When it comes down to it, it doesn’t matter whether you are sending dollars or Dogecoin, the identity expenses dwarf the payment expenses. So if we are going to reduce the cost of remittances, that is where we need to focus. Not as a special fix or temporary patch for remittances, but as part of a more general strategy to improve financial inclusion. Carlos Torres Vila, Chairman of BBVA, has put forward an interesting idea based on digital identities and data sharing. He suggests something along the lines of the Financial Stability Board (a global panel of regulators) but built for global digital assets. Such a body would develop data model standards, regulations and policies building in privacy protection along the lines of Europe’s GDPR.
This “digital stability board” would give members the platform to share best practices and monitor risks in online commerce and other sectors. With such a board in place, data trusts (a structure that I think holds great promise: see this piece in MIT Technology Review) could be built to manage individual and organisational data associated with digital identities. This would make the controlled and well-regulated sharing of vital information easier and more fluid while simultaneous protecting personally-identifiable information through the use of maturing privacy-enhancing technologies.
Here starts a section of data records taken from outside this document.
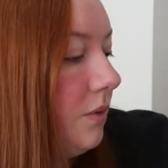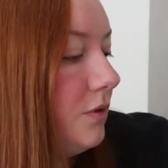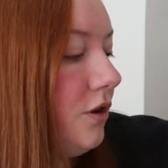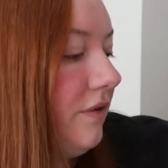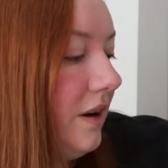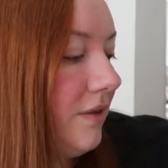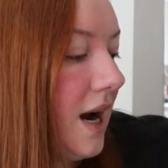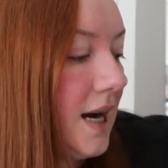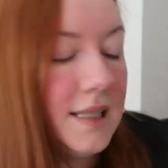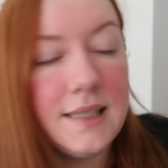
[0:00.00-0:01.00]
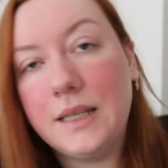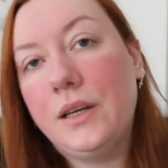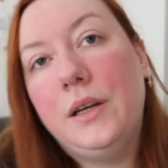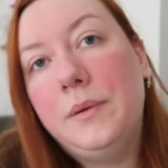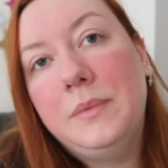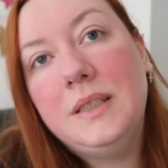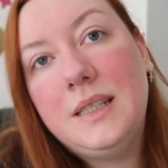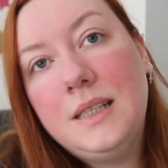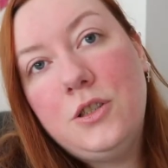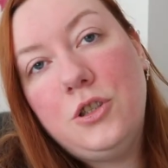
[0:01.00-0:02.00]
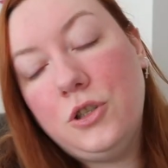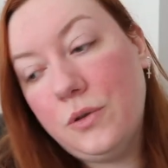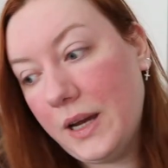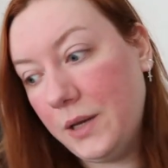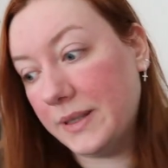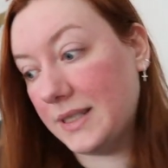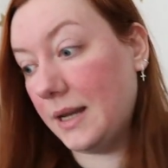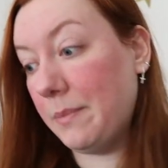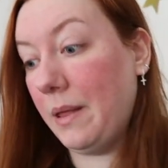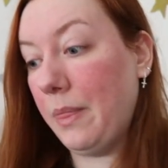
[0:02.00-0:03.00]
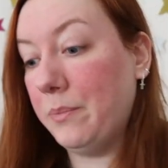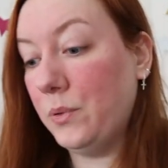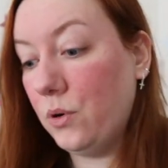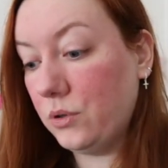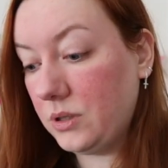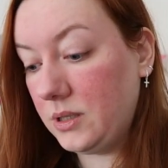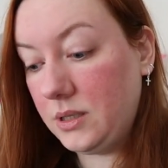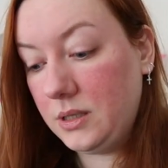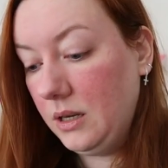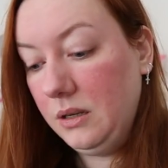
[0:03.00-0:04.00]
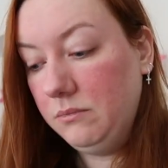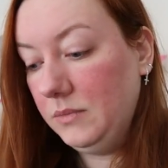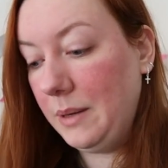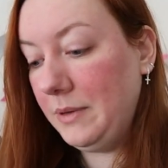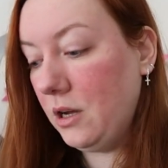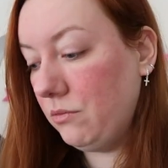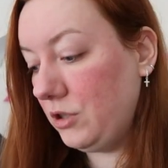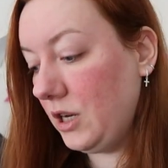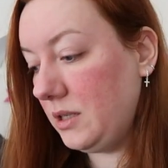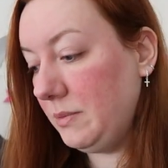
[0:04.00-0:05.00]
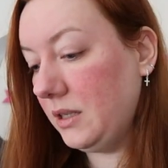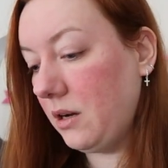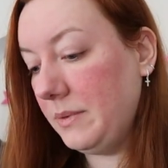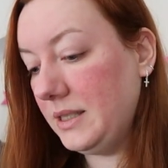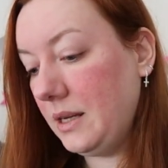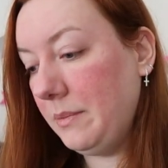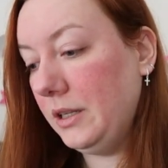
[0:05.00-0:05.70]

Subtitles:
What was your favourite item? Are you excited about the books? Let me know. Chat to me in the comments down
It seems to me that if someone (not necessarily the counterparts themselves) knows who everyone is, then payments are easy. And cheap. So when it comes to improving the lives of the global poor, let’s stop talking about cryptocurrency and start talking about about digital identity.
This means talking about who the “someone” behind the digital identities should be? The government? The central bank? Financial institutions? Telcos? Trusts run by financial institutions in some countries and perhaps the UN or NGOs in some countries? I don’t know who it should be more than anyone else does, but I do know that the need is real.